7 January 2011

Pruitt-Igoe

Picture of the future? Picture of the past?


Pruitt-Igoe was a post-WW2 urban housing project located in St. Louis, Missouri, USA. It was designed by architect Minoru Yamasaki (of World Trade Center fame) and completed in 1955.

There are varying arguments as to why it occurred - from architectural failure to social and political tensions in St. Louis - but within a year the buildings were largely vacant and living conditions had rapidly decayed. Pruitt-Igoe became somewhat of a ghetto of poverty, crime and segregation.

In 1972 the federal government decided to begin demolishing the development, a process which would last four years.

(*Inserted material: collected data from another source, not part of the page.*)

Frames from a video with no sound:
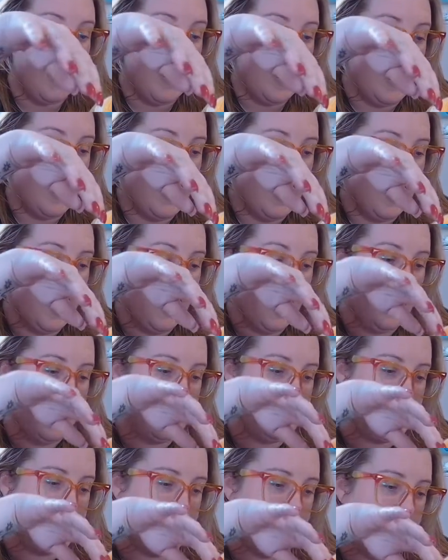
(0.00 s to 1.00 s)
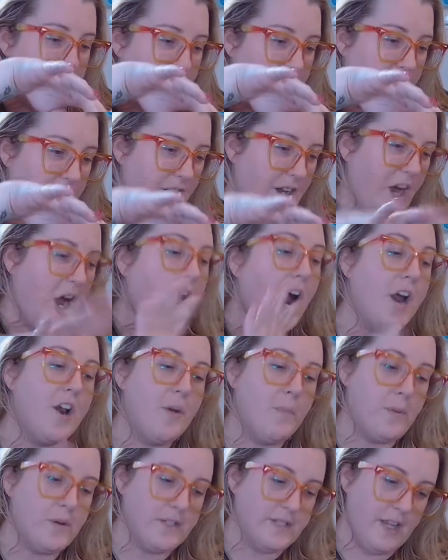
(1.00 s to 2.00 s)
and
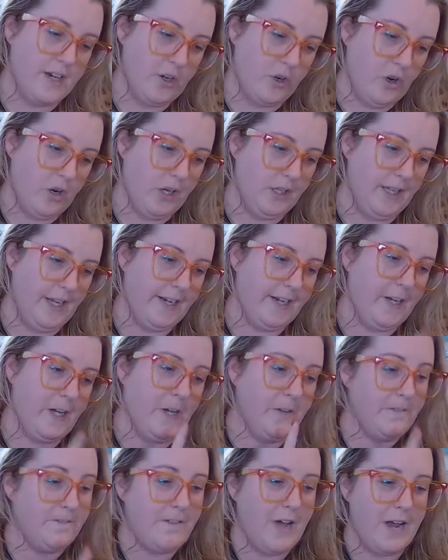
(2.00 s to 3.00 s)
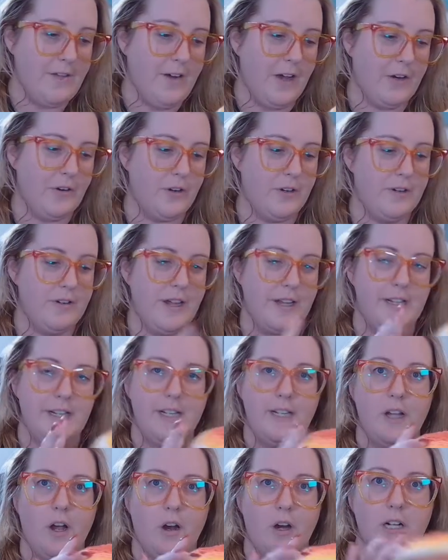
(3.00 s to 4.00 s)
100% acrylic, 590
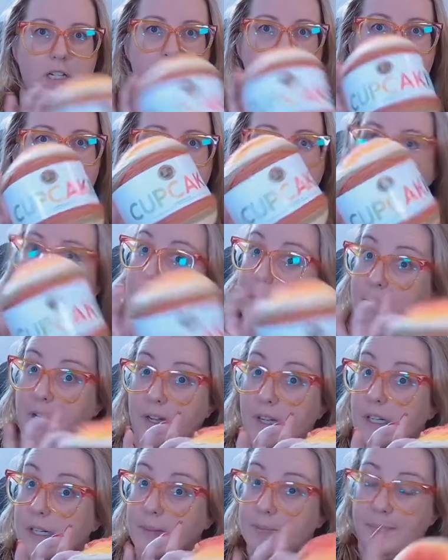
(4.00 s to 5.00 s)
yards per cupcake.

One could compare Yamasaki's Pruitt-Igoe project to Le Corbusier's Unité d'Habitation in Marseille, France, which was completed a few years earlier in 1952.

Wikipedia says: "according to the planning principles of Le Corbusier and the International Congress of Modern Architects, [Pruitt-Igoe] residents were raised up to 11 floors above ground in an attempt to save the grounds and ground floor space for communal activity".

Unfortunately, and we still see this today, it seems the very opposite occurred. These high-rise unit-based buildings promoted isolation and tension much more than the supposed unification and community their architects aspired to.

I wonder what real community looks like in 2011?